Vickie has been out of prison for over nine years now. She says her family was willing to support her in not breaking the law. She has a new man in her life, and a new baby. She has custody of her older son, Valen, and in 2004 she founded The Valen Foundation, a nonprofit organization named for her son and dedicated to reuniting and restoring bonds between children and their incarcerated parents.

Vickie Stringer and Triple Crown Publications have been featured in such prominent news media as The New York Times, Newsweek, MTV News, Publisher’s Weekly, The Boston Globe, Vibe, Essence, Inc Magazine, The Washington Post and many others. As an inspiration and motivation to aspiring authors and self-publishers, Vickie has published her advice in How to Succeed in the Publishing Game.

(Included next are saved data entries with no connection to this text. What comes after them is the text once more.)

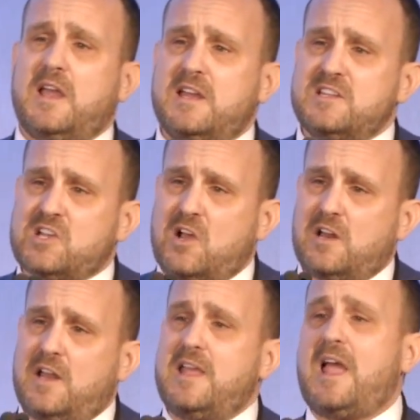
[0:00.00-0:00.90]

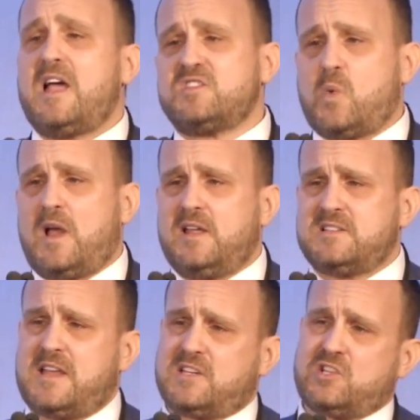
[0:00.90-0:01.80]
internally as well
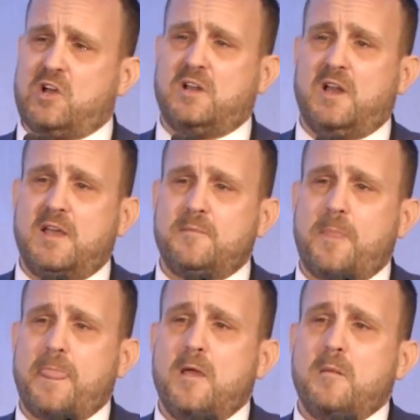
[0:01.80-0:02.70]
as externally.
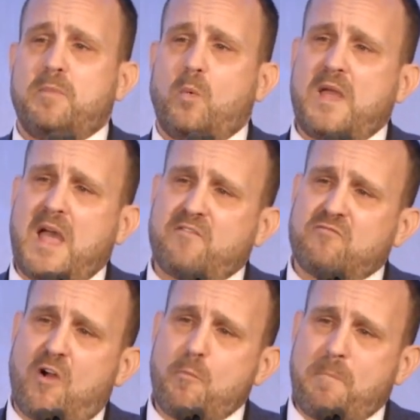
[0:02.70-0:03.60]
But we have a
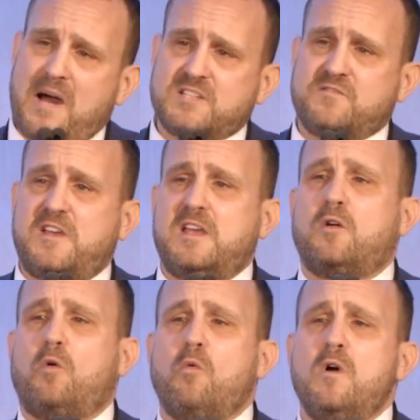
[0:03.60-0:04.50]
robust
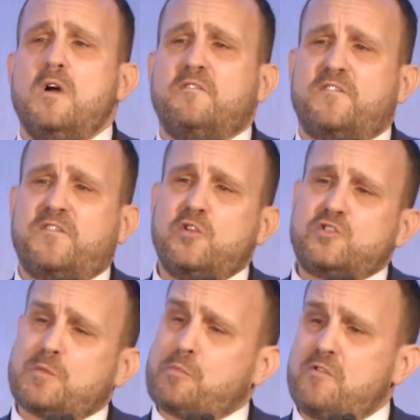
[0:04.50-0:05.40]
vehicle for
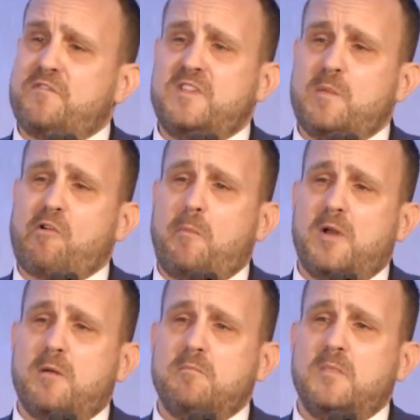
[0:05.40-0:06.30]
future-proofing the
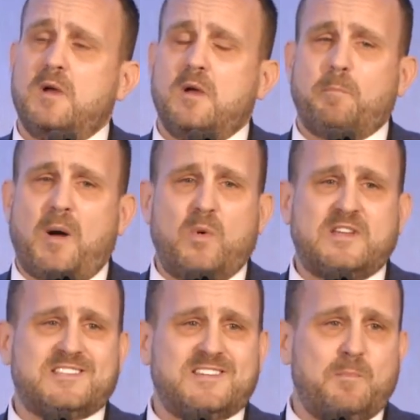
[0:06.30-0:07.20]
problem, but
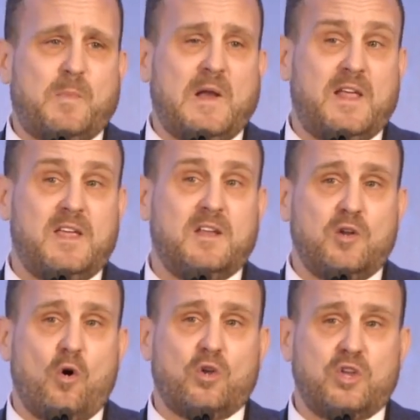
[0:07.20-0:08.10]
we're simply
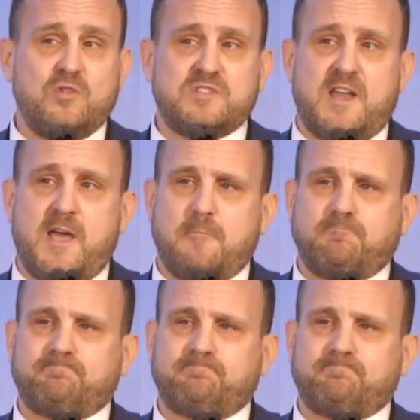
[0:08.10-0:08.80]
not using it.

Vickie has much to say to other women. “Divine intervention changes lives,” she says. “Have faith that miracles overcome obstacles.”

She goes on to say, “Trust your gut. The Holy Spirit is your intuition. It never will fail you. I am God fearing and happy to be so. I would also tell every woman to Be Ready! There are so many doors that we don’t go through. Always be ready, because preparation makes opportunity. I have a sense of expectancy and I make sure I’m ready. My credit is good; I’ve taken classes in time management, among other things. I got a speech coach to help me to improve my speaking ability. Look good! Fortify who you are!” And finally, “Be Blessed.”